Аптекарь многоречив, на каждый случай жизни у него в запасе высокопарная, напыщенная фраза. Мелкое, незначительное, обыденное Омэ облекает в формы трагические и патетические. Например, он так рисует перед четой Бовари свое положение мученика гуманного долга, труженика науки: «Я исхожу кровавым потом, как рабочая лошадь! О, ярмо нищеты!..» (Стр. 35)
Он претендует на роль руководителя общественного мнения в округе. С нескрываемой насмешкой рассказывает Флобер, что после того, как Омэ удалось добиться помещения в богадельню слепого нищего, бродившего по дорогам, аптекарь взыграл духом. «С тех пор не было случая, чтобы в округе задавили собаку, или сгорела рига, либо побили женщину и Омэ немедленно не доложил бы обо всем публике, постоянно вдохновляясь любовью к прогрессу и ненавистью к попам». (Стр. 42)
Гражданская активность Омэ вполне, однако, безобидна. Да, Омэ — враг попов, но уважает христианство, он против фанатизма, но за естественную религию, свободомыслие его держится в благонамеренных границах.
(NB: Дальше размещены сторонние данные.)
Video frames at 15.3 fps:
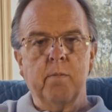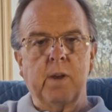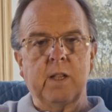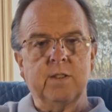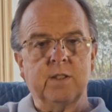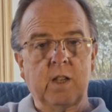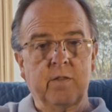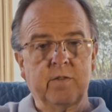
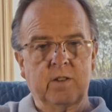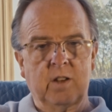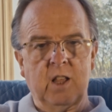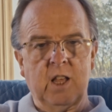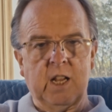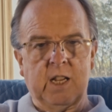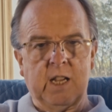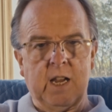By
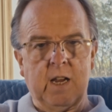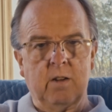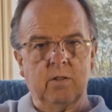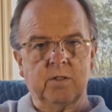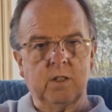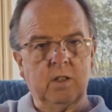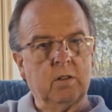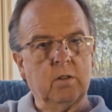several
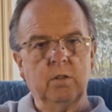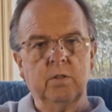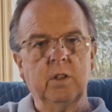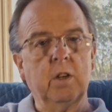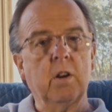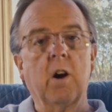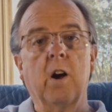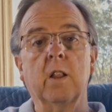accounts,
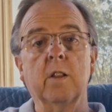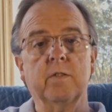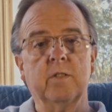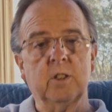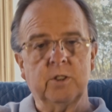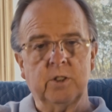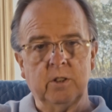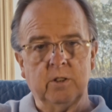including all of
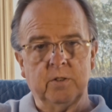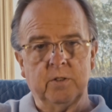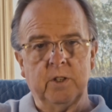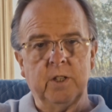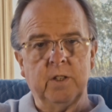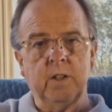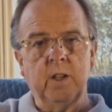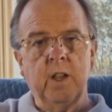her
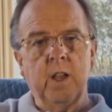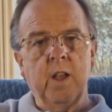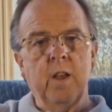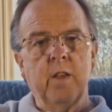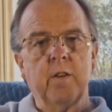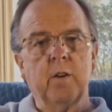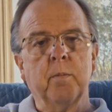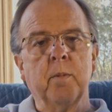children,
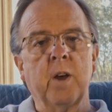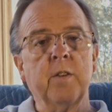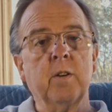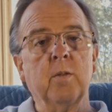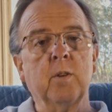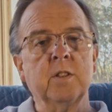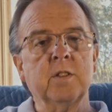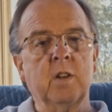their
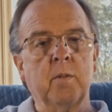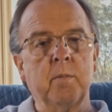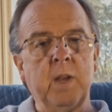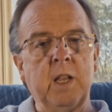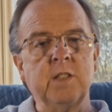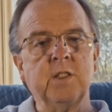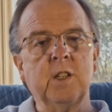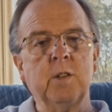mother was an
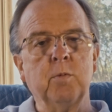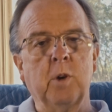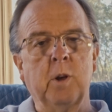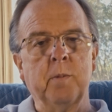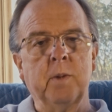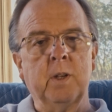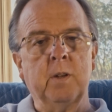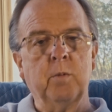amazing
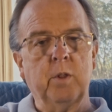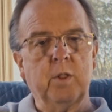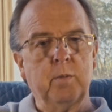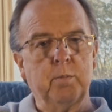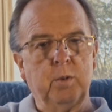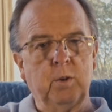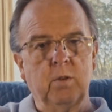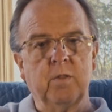woman with
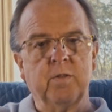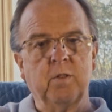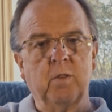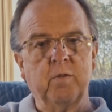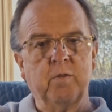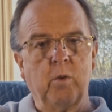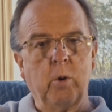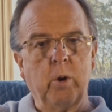a
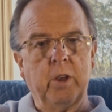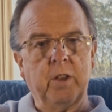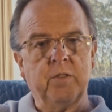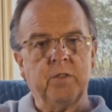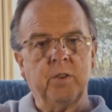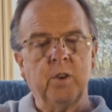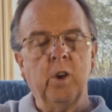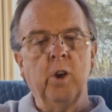beautiful
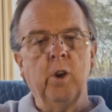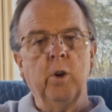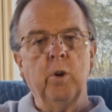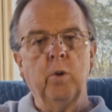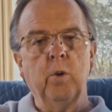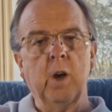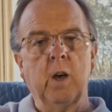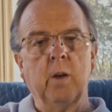voice
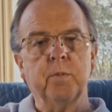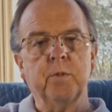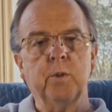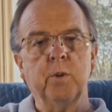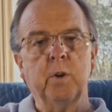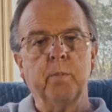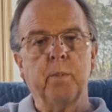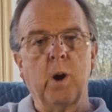who helped
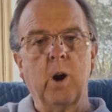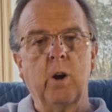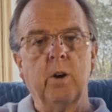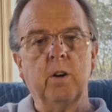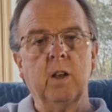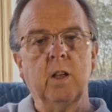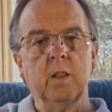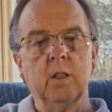to
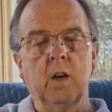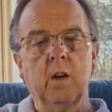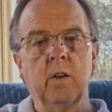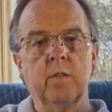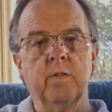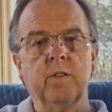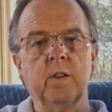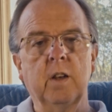impart a
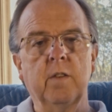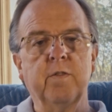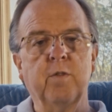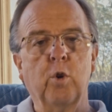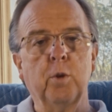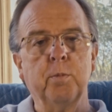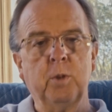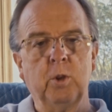love
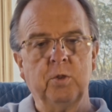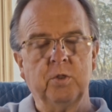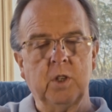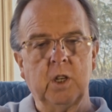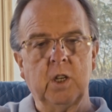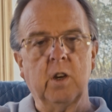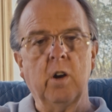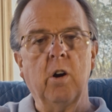for
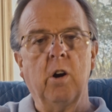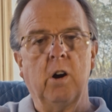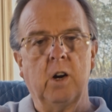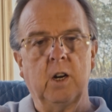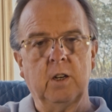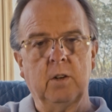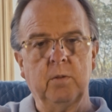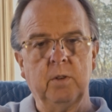music
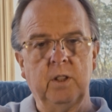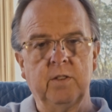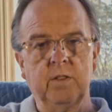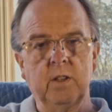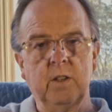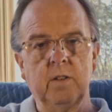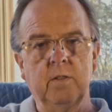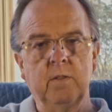on
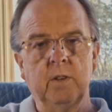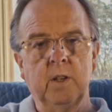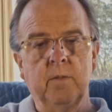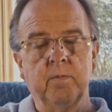Aretha.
Его вполне устраивает рабство и нищета народа, столь выразительно представленные в лице старушки-работницы (эпизод на сельскохозяйственной выставке), он лишь против «фанатического» желания отдать священнику медаль, полученную ею «за верную службу». В нем легко можно узнать одного из героев либеральной оппозиции, исходивших в трескучих и банальных речах на банкетах перед революцией 1848 года.
Ренегатство Омэ в конце романа не выглядит неожиданным. Громкие фразы прикрывали его неутоленное честолюбие, он ведь всегда интересовался только собственной персоной и жаждал отличий. «И вот Омэ перешел на сторону власти. Он тайно оказал господину префекту значительные услуги во время выборов. Словом, он продался, проституировал себя. Он даже подал прошение на высочайшее имя, в котором умолял быть к нему справедливым в этом прошении он называл государя «наш добрый король» и сравнивал его с Генрихом IV». (Стр. 299)
Омэ мещанин процветающий. И до самого конца бедная Эмма, даже лежа мертвая, находится под его навязчивой опекой, его и прозаического кюре Бурнисьена. Восхитительна сцена, когда они — служитель фармацевтики и служитель Бога — засыпают в креслах у ее тела, друг напротив друга, оба храпя, выпятив животы, с отвисшими челюстями, спаренные сном, сойдясь наконец в единой человеческой слабости.
В романе тридцать пять глав, каждая около десяти страниц длиной, и три большие части, действие которых происходит сначала в Руане и Тосте, затем в Ионвиле и, наконец, в Ионвиле, Руане и Ионвиле — места все вымышленные, за исключением Руана, епархиального центра на севере Франции.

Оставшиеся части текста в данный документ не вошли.